*** Begin section ***

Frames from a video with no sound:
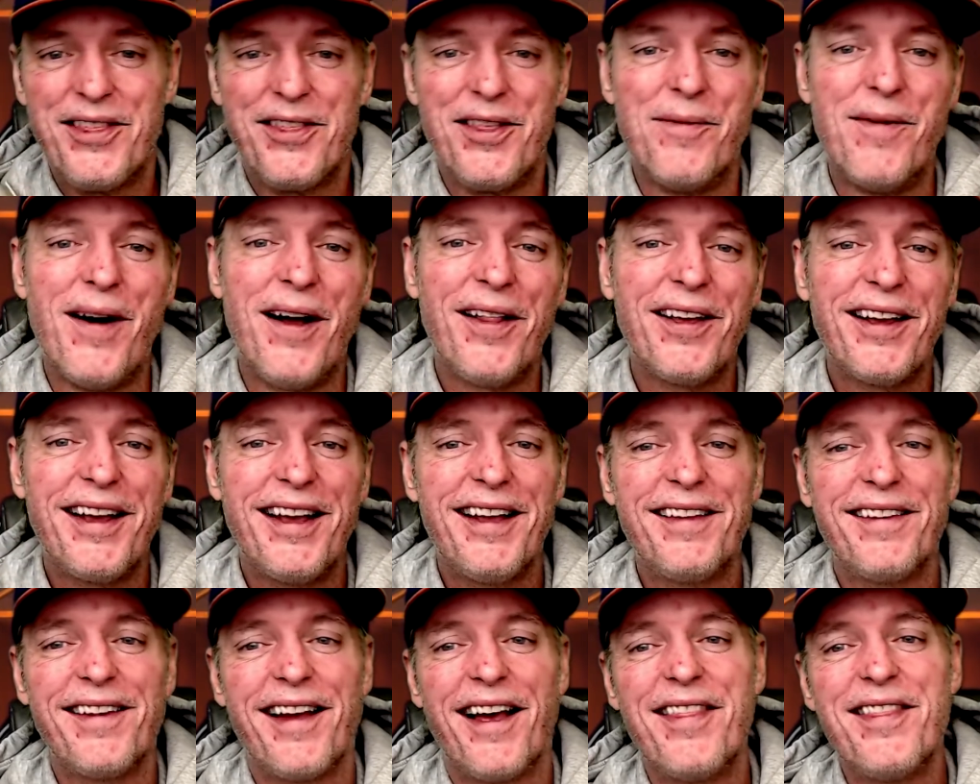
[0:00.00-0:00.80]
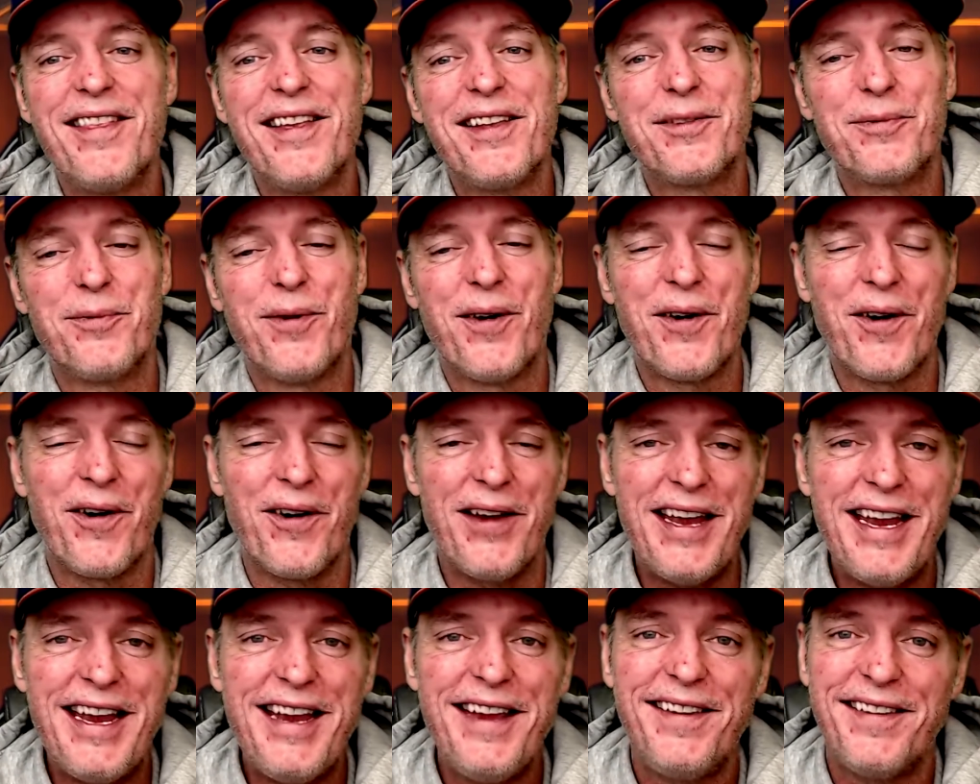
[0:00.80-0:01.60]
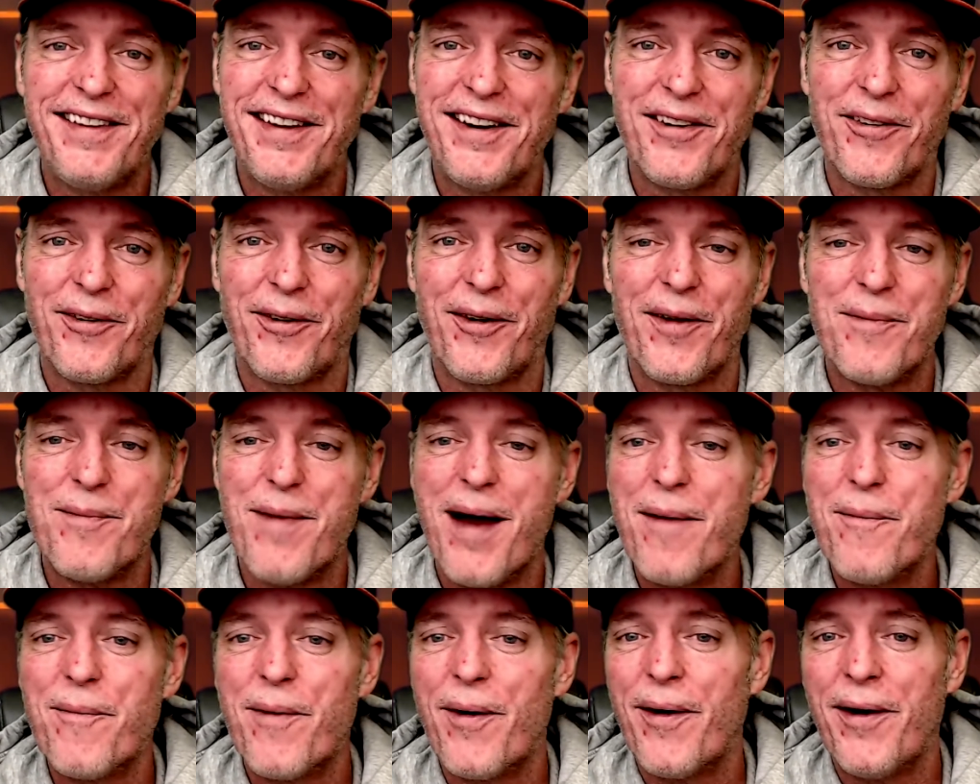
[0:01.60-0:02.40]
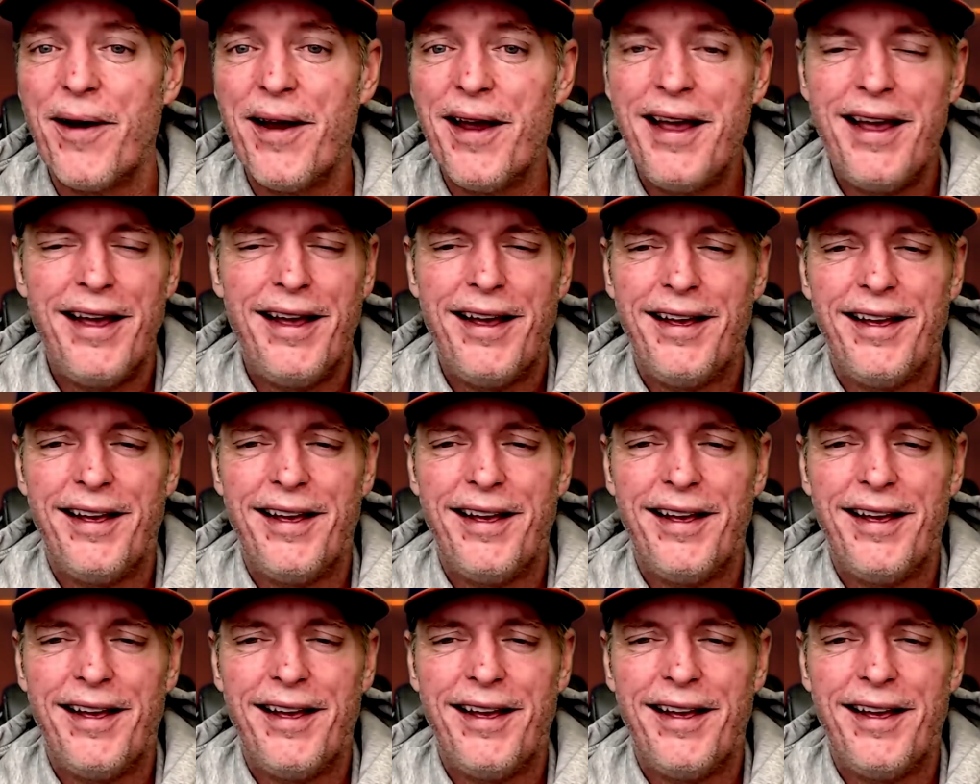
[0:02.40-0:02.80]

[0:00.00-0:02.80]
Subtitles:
The mulligans on this one are easy to remember.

*** End section ***

▶ ACTIVITY
Leave the pictures behind and transcribe every record above exactly.

▶ EXERCISE OUTPUT
Frames from a video with no sound:
[0:00.00-0:00.80]
[0:00.80-0:01.60]
[0:01.60-0:02.40]
[0:02.40-0:02.80]

[0:00.00-0:02.80]
Subtitles:
The mulligans on this one are easy to remember.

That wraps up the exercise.